(Beginning of Provided information)

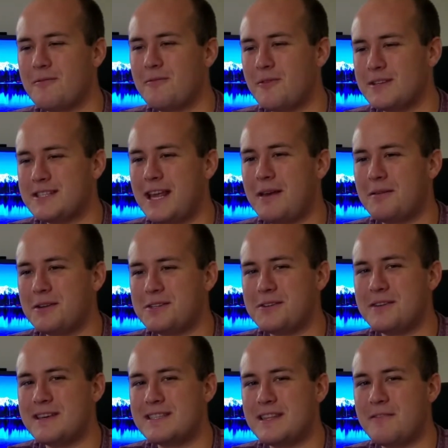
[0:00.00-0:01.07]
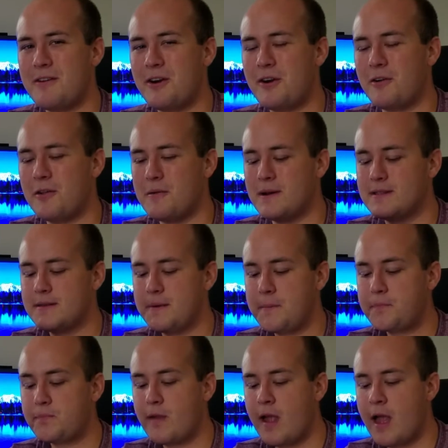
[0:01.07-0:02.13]
wasn't able to do this in the very early ones,
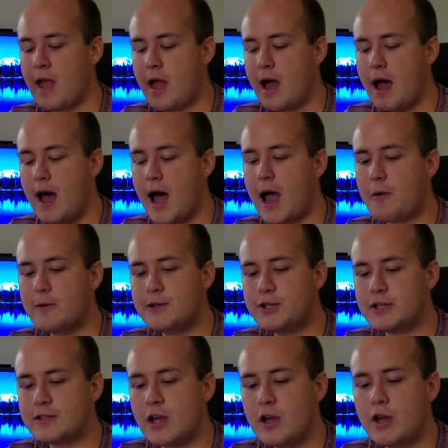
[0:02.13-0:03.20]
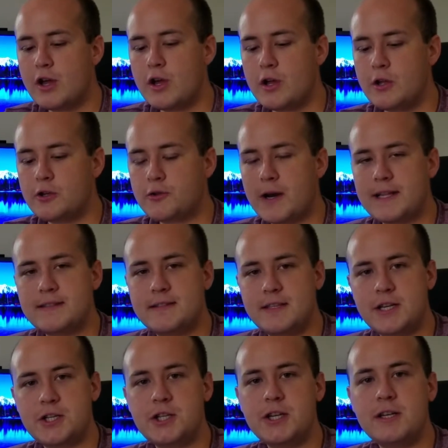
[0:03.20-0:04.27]
I would just
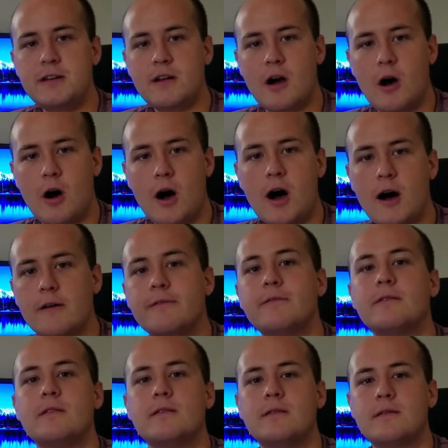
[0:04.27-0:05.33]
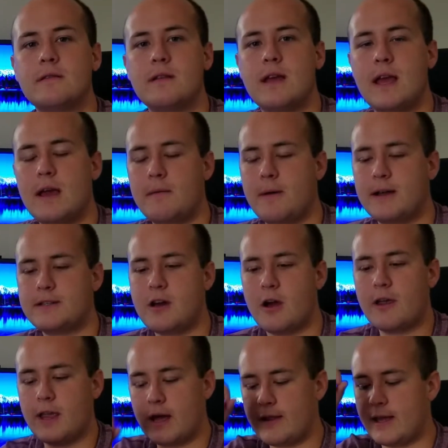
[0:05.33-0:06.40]
transition off. Am I
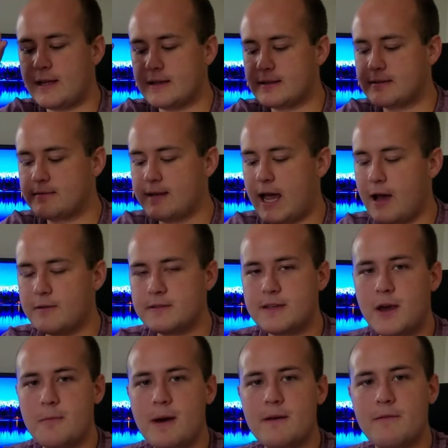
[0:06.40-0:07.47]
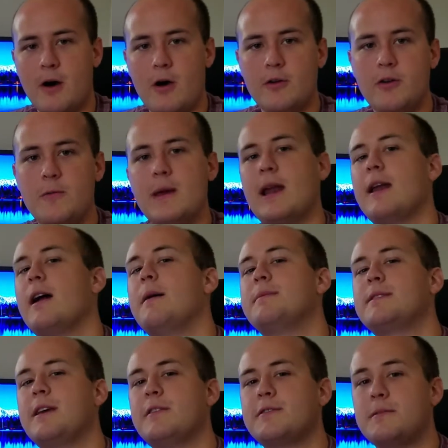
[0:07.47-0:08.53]
talking? I'd like downscale my volume and I'd
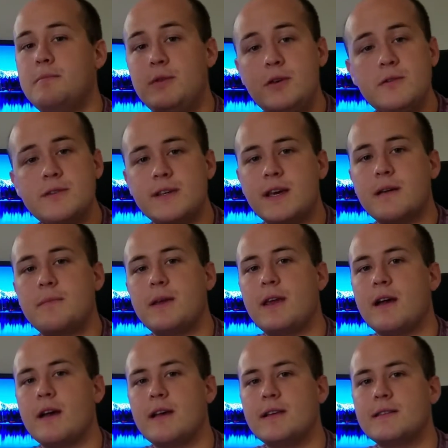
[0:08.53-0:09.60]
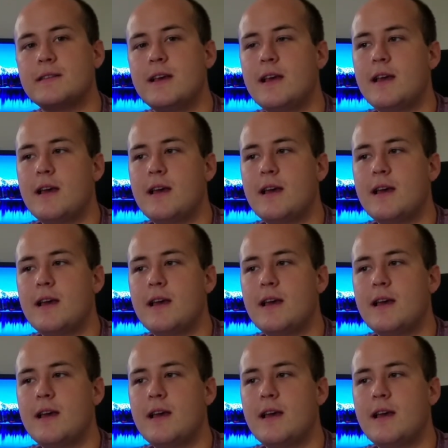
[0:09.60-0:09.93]
upscale some music, because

(End of Provided information)

What you return must match the entries above exactly, apart from the pictures, which are left out.

Written response.
[0:00.00-0:01.07]
[0:01.07-0:02.13]
wasn't able to do this in the very early ones,
[0:02.13-0:03.20]
[0:03.20-0:04.27]
I would just
[0:04.27-0:05.33]
[0:05.33-0:06.40]
transition off. Am I
[0:06.40-0:07.47]
[0:07.47-0:08.53]
talking? I'd like downscale my volume and I'd
[0:08.53-0:09.60]
[0:09.60-0:09.93]
upscale some music, because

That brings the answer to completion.